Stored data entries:
((
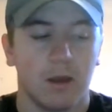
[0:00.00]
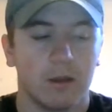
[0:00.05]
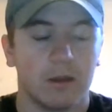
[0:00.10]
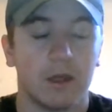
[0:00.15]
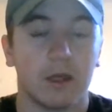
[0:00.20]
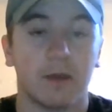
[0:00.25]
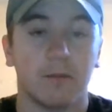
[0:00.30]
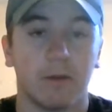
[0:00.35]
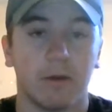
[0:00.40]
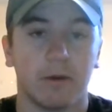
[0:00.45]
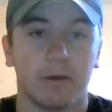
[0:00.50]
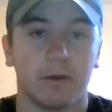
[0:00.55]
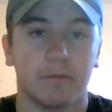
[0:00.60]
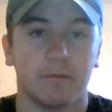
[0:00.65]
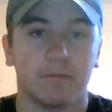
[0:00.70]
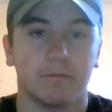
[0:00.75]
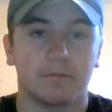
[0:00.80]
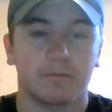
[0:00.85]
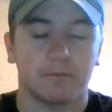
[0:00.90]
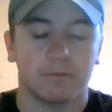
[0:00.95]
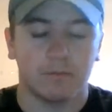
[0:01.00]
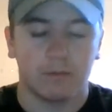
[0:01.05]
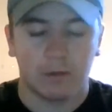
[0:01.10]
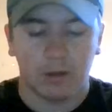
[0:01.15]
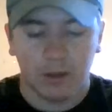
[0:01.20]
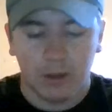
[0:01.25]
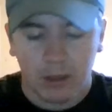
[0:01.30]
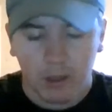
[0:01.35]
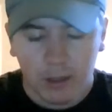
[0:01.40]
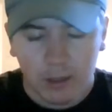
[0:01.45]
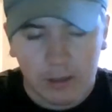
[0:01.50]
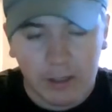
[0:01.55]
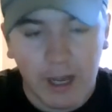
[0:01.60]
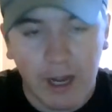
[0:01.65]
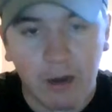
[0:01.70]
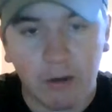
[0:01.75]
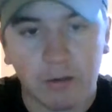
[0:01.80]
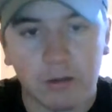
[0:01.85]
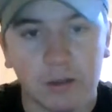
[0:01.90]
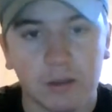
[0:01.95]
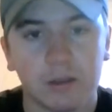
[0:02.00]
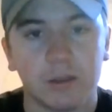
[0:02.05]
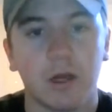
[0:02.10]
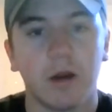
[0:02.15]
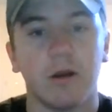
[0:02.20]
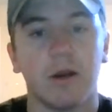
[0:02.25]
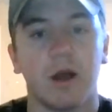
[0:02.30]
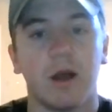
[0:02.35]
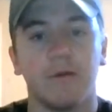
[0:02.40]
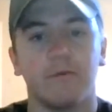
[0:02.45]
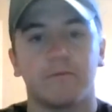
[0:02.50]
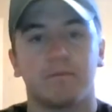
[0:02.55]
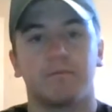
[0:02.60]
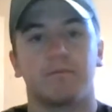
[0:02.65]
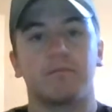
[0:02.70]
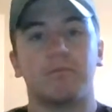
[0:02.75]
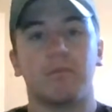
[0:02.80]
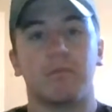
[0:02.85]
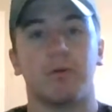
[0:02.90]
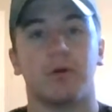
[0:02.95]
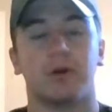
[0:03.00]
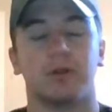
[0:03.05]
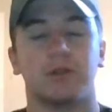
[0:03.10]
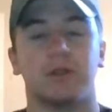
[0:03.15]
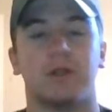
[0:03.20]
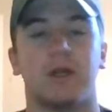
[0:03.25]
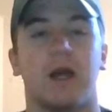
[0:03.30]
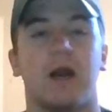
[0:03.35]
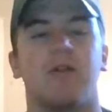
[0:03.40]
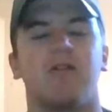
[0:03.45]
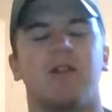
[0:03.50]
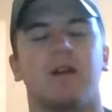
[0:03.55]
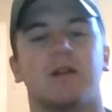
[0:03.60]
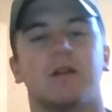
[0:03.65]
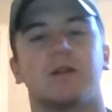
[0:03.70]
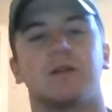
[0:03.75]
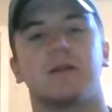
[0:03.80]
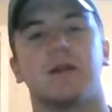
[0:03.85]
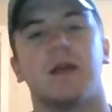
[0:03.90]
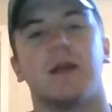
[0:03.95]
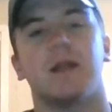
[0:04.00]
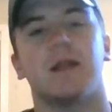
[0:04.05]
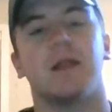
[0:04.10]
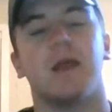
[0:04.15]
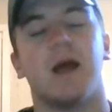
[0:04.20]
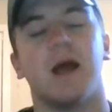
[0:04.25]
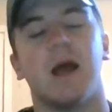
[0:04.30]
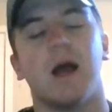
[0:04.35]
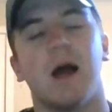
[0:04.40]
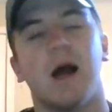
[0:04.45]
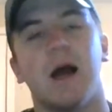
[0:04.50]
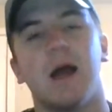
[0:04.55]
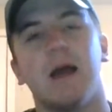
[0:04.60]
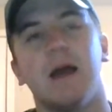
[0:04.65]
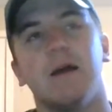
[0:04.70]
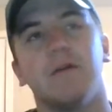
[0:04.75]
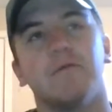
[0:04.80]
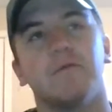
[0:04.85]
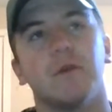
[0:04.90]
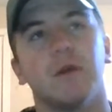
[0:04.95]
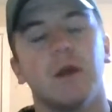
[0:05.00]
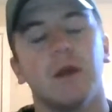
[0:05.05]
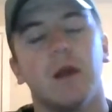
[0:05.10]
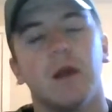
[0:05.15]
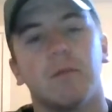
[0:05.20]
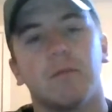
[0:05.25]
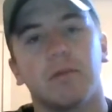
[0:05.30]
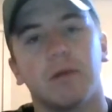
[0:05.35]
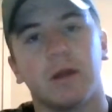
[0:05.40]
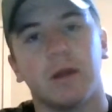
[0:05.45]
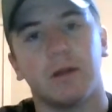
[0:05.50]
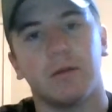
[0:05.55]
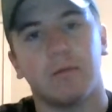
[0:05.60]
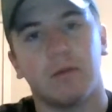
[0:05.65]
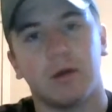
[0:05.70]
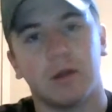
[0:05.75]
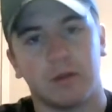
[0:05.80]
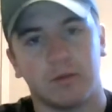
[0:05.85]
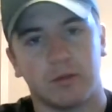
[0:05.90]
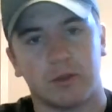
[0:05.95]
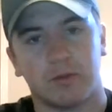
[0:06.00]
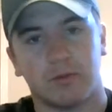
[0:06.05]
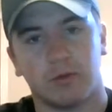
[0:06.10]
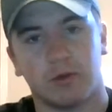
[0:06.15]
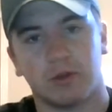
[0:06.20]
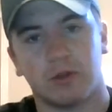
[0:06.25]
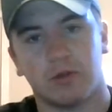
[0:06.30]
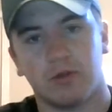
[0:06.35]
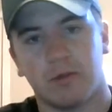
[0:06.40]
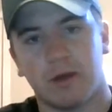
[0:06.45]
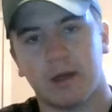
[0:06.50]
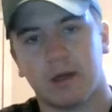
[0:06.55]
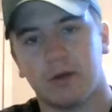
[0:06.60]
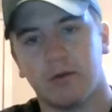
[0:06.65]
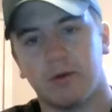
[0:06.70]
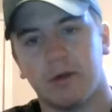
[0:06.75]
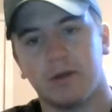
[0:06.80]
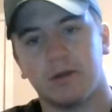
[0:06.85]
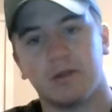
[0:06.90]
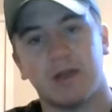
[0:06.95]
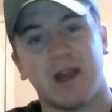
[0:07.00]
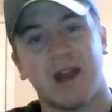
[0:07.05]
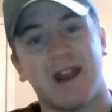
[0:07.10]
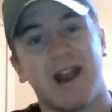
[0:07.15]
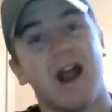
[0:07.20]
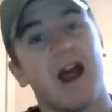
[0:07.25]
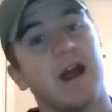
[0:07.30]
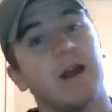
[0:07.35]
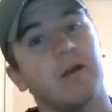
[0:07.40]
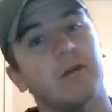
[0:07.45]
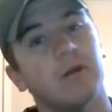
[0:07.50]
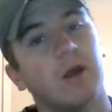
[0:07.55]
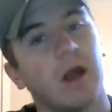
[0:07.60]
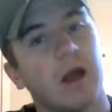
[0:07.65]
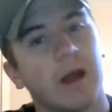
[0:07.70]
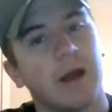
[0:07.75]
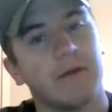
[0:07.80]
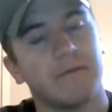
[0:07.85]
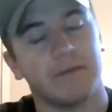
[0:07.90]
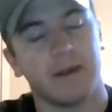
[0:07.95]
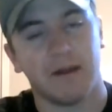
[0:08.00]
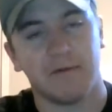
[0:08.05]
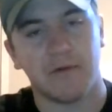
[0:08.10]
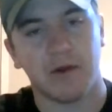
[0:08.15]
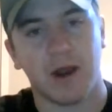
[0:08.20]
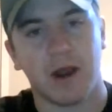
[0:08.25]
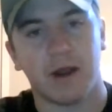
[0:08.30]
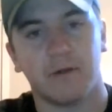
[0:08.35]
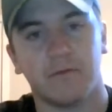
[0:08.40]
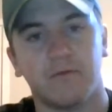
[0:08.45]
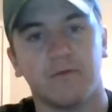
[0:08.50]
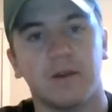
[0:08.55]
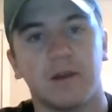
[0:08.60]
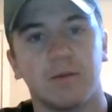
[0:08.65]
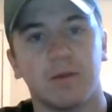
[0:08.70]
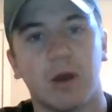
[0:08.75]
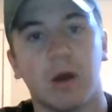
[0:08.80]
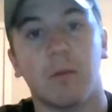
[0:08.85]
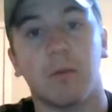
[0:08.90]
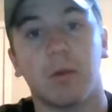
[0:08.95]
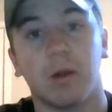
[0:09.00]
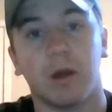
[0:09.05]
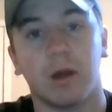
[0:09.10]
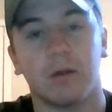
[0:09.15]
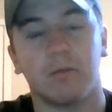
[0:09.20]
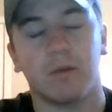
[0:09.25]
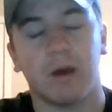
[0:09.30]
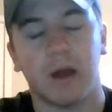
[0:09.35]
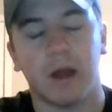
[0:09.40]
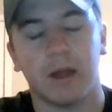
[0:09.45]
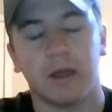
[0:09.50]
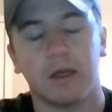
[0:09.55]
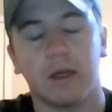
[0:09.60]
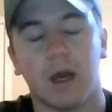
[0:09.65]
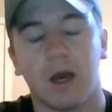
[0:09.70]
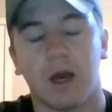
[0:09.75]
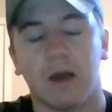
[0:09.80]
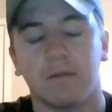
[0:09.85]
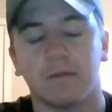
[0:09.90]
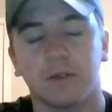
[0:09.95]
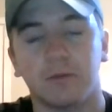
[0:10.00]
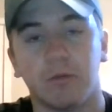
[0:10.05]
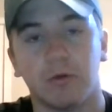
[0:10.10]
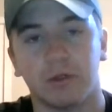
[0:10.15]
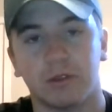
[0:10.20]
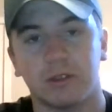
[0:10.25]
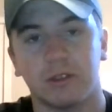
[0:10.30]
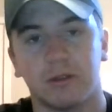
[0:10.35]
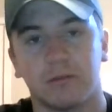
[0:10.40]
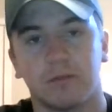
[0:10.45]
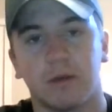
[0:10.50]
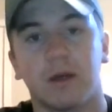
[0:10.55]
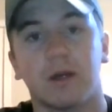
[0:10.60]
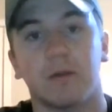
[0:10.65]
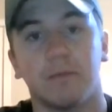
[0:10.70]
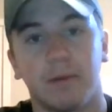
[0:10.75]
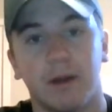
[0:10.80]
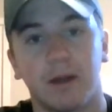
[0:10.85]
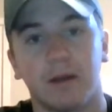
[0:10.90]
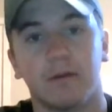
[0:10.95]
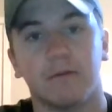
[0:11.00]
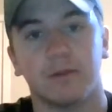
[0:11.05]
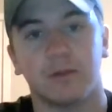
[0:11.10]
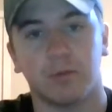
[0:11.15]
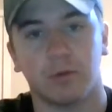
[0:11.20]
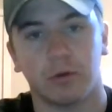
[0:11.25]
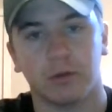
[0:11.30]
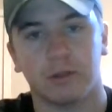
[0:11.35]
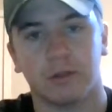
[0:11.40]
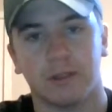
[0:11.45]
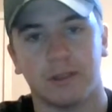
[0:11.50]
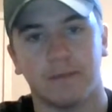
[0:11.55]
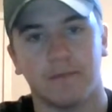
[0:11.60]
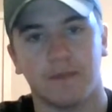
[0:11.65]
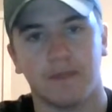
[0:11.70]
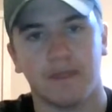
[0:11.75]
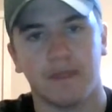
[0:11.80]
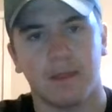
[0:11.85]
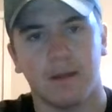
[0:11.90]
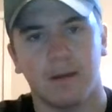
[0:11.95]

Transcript: think about it. Now, to start off, personally, I would like to say that I have played multiple sports through my careers, and I have never had a female play on my uh, sports team, a competitive sports team.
))
Write out the data above in full and exactly, but without the pictures.

[0:00.00]
[0:00.05]
[0:00.10]
[0:00.15]
[0:00.20]
[0:00.25]
[0:00.30]
[0:00.35]
[0:00.40]
[0:00.45]
[0:00.50]
[0:00.55]
[0:00.60]
[0:00.65]
[0:00.70]
[0:00.75]
[0:00.80]
[0:00.85]
[0:00.90]
[0:00.95]
[0:01.00]
[0:01.05]
[0:01.10]
[0:01.15]
[0:01.20]
[0:01.25]
[0:01.30]
[0:01.35]
[0:01.40]
[0:01.45]
[0:01.50]
[0:01.55]
[0:01.60]
[0:01.65]
[0:01.70]
[0:01.75]
[0:01.80]
[0:01.85]
[0:01.90]
[0:01.95]
[0:02.00]
[0:02.05]
[0:02.10]
[0:02.15]
[0:02.20]
[0:02.25]
[0:02.30]
[0:02.35]
[0:02.40]
[0:02.45]
[0:02.50]
[0:02.55]
[0:02.60]
[0:02.65]
[0:02.70]
[0:02.75]
[0:02.80]
[0:02.85]
[0:02.90]
[0:02.95]
[0:03.00]
[0:03.05]
[0:03.10]
[0:03.15]
[0:03.20]
[0:03.25]
[0:03.30]
[0:03.35]
[0:03.40]
[0:03.45]
[0:03.50]
[0:03.55]
[0:03.60]
[0:03.65]
[0:03.70]
[0:03.75]
[0:03.80]
[0:03.85]
[0:03.90]
[0:03.95]
[0:04.00]
[0:04.05]
[0:04.10]
[0:04.15]
[0:04.20]
[0:04.25]
[0:04.30]
[0:04.35]
[0:04.40]
[0:04.45]
[0:04.50]
[0:04.55]
[0:04.60]
[0:04.65]
[0:04.70]
[0:04.75]
[0:04.80]
[0:04.85]
[0:04.90]
[0:04.95]
[0:05.00]
[0:05.05]
[0:05.10]
[0:05.15]
[0:05.20]
[0:05.25]
[0:05.30]
[0:05.35]
[0:05.40]
[0:05.45]
[0:05.50]
[0:05.55]
[0:05.60]
[0:05.65]
[0:05.70]
[0:05.75]
[0:05.80]
[0:05.85]
[0:05.90]
[0:05.95]
[0:06.00]
[0:06.05]
[0:06.10]
[0:06.15]
[0:06.20]
[0:06.25]
[0:06.30]
[0:06.35]
[0:06.40]
[0:06.45]
[0:06.50]
[0:06.55]
[0:06.60]
[0:06.65]
[0:06.70]
[0:06.75]
[0:06.80]
[0:06.85]
[0:06.90]
[0:06.95]
[0:07.00]
[0:07.05]
[0:07.10]
[0:07.15]
[0:07.20]
[0:07.25]
[0:07.30]
[0:07.35]
[0:07.40]
[0:07.45]
[0:07.50]
[0:07.55]
[0:07.60]
[0:07.65]
[0:07.70]
[0:07.75]
[0:07.80]
[0:07.85]
[0:07.90]
[0:07.95]
[0:08.00]
[0:08.05]
[0:08.10]
[0:08.15]
[0:08.20]
[0:08.25]
[0:08.30]
[0:08.35]
[0:08.40]
[0:08.45]
[0:08.50]
[0:08.55]
[0:08.60]
[0:08.65]
[0:08.70]
[0:08.75]
[0:08.80]
[0:08.85]
[0:08.90]
[0:08.95]
[0:09.00]
[0:09.05]
[0:09.10]
[0:09.15]
[0:09.20]
[0:09.25]
[0:09.30]
[0:09.35]
[0:09.40]
[0:09.45]
[0:09.50]
[0:09.55]
[0:09.60]
[0:09.65]
[0:09.70]
[0:09.75]
[0:09.80]
[0:09.85]
[0:09.90]
[0:09.95]
[0:10.00]
[0:10.05]
[0:10.10]
[0:10.15]
[0:10.20]
[0:10.25]
[0:10.30]
[0:10.35]
[0:10.40]
[0:10.45]
[0:10.50]
[0:10.55]
[0:10.60]
[0:10.65]
[0:10.70]
[0:10.75]
[0:10.80]
[0:10.85]
[0:10.90]
[0:10.95]
[0:11.00]
[0:11.05]
[0:11.10]
[0:11.15]
[0:11.20]
[0:11.25]
[0:11.30]
[0:11.35]
[0:11.40]
[0:11.45]
[0:11.50]
[0:11.55]
[0:11.60]
[0:11.65]
[0:11.70]
[0:11.75]
[0:11.80]
[0:11.85]
[0:11.90]
[0:11.95]

Transcript: think about it. Now, to start off, personally, I would like to say that I have played multiple sports through my careers, and I have never had a female play on my uh, sports team, a competitive sports team.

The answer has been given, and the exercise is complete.